Hunting allows us to maintain that intimate connection to the natural world.
Hunting allows us to maintain that intimate and sacred connection to the natural world, it binds us to the circle of life.Joe Forma Photo
Without it, we risk thinking ourselves above and outside the circle of life. We could fail to recall our connection to the natural world at our own peril as a species.
It is no mere coincidence that hunters are, and always have been, the beating heart of the conservation movement. We don’t only do it simply to ensure the availability of living targets or merely because we like killing things.
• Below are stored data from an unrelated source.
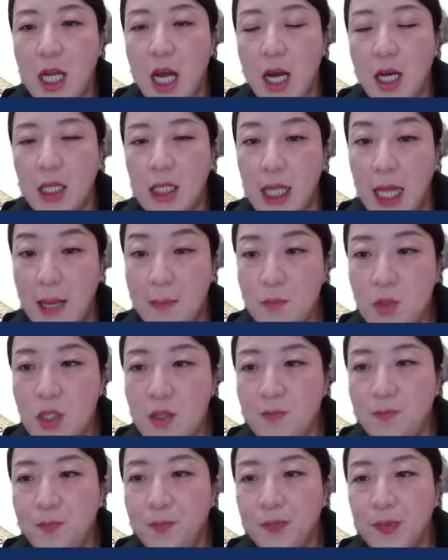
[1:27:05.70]

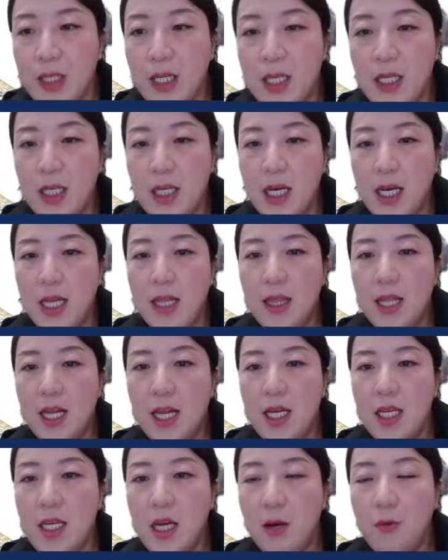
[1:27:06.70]
claims. And
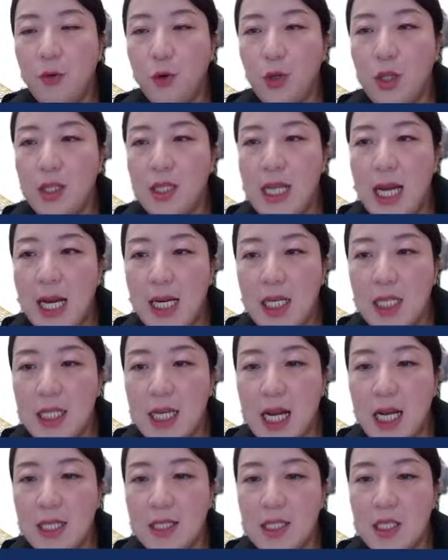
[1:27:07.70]
then for the data
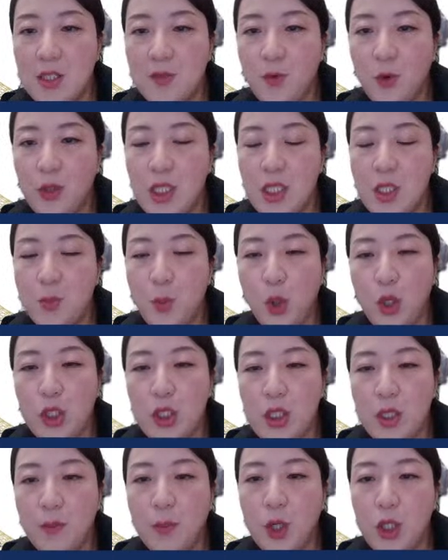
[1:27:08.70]
analysis for this
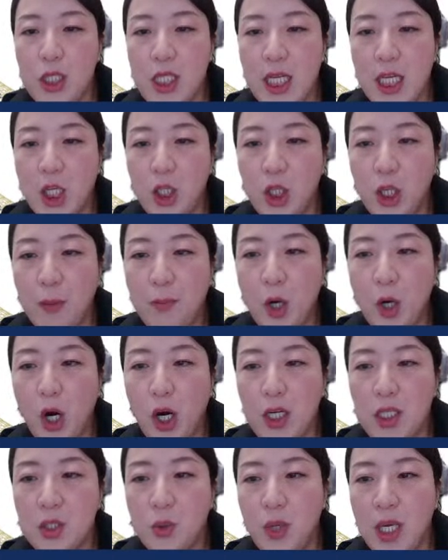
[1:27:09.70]
particular
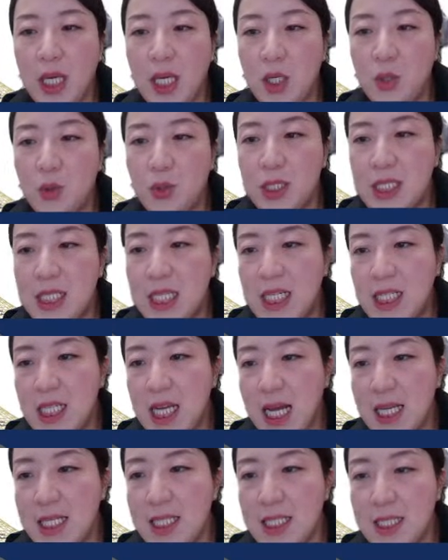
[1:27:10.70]
part, we use
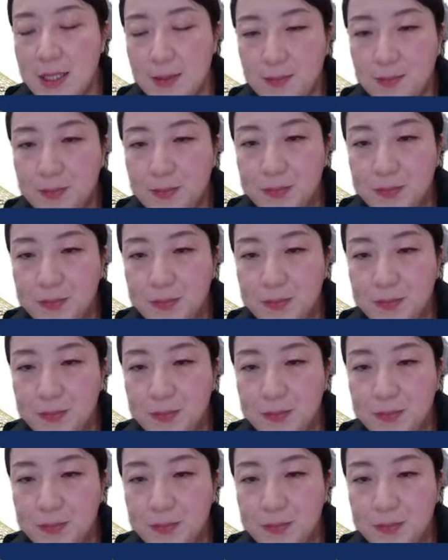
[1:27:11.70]
t-test.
As the Spanish philosopher Jose Ortega y Gasset observed, modern humans do not hunt to kill. We no longer need to pursue game to sustain life. Rather, we kill in order to have hunted, to maintain an authentic and utterly irreplaceable connection to the natural world.
My exultation in a successful turkey hunt was tinged, as it ought to be, with reflection about what it means to take a life.
I wonder how often nonhunters give similar consideration to the deaths they farm out to others.
In spite of the pang it sometimes gives me, I am more than proud of my hunting. I see in it the best hope for the future of things “natural, wild and free.”